Material for this exercise -
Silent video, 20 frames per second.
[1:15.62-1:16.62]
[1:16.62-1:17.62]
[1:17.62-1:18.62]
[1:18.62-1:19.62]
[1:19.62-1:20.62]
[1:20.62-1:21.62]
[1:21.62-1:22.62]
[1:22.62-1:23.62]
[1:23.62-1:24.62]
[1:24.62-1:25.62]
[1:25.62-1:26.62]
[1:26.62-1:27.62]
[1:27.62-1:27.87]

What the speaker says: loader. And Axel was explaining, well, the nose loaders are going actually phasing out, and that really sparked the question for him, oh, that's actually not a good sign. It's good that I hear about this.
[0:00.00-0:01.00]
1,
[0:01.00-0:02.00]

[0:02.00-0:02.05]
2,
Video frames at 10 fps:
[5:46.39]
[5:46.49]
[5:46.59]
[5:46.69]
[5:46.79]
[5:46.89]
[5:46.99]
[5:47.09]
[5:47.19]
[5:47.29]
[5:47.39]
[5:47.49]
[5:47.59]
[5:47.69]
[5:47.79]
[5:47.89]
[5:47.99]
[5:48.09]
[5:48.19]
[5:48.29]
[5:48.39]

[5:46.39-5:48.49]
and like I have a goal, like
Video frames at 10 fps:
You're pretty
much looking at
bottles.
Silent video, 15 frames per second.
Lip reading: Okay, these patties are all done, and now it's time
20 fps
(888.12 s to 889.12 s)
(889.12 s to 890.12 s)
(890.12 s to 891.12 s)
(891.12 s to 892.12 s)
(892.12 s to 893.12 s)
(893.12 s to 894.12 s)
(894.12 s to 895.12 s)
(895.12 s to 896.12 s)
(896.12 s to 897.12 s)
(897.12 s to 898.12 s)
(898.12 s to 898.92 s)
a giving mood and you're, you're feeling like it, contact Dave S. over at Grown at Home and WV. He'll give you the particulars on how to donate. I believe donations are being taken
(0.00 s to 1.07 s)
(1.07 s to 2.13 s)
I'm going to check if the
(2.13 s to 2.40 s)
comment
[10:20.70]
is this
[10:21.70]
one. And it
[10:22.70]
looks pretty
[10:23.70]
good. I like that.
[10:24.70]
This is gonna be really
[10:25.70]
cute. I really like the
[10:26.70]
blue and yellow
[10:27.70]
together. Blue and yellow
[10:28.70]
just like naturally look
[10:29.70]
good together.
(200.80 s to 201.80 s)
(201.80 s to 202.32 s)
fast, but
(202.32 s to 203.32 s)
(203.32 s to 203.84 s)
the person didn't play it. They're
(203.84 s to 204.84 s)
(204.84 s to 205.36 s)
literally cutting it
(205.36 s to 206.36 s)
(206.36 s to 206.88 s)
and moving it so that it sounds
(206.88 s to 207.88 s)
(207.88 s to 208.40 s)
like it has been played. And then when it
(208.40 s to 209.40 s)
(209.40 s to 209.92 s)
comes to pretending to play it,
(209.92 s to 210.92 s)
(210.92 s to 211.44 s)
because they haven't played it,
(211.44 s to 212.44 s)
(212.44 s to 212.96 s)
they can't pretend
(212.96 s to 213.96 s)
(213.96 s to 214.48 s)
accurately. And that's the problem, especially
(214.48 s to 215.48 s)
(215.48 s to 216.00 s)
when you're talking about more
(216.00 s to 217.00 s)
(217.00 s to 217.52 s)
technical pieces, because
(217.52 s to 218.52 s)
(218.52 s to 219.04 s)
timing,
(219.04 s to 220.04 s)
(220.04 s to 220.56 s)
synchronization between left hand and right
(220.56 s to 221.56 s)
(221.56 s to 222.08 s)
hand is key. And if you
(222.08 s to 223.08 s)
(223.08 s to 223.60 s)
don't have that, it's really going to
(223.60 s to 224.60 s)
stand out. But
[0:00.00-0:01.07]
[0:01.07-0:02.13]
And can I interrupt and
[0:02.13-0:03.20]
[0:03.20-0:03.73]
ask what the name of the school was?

The task -
Copy each line of the records above that carries the word "Silent".

Answer -
Silent video, 20 frames per second.
Silent video, 15 frames per second.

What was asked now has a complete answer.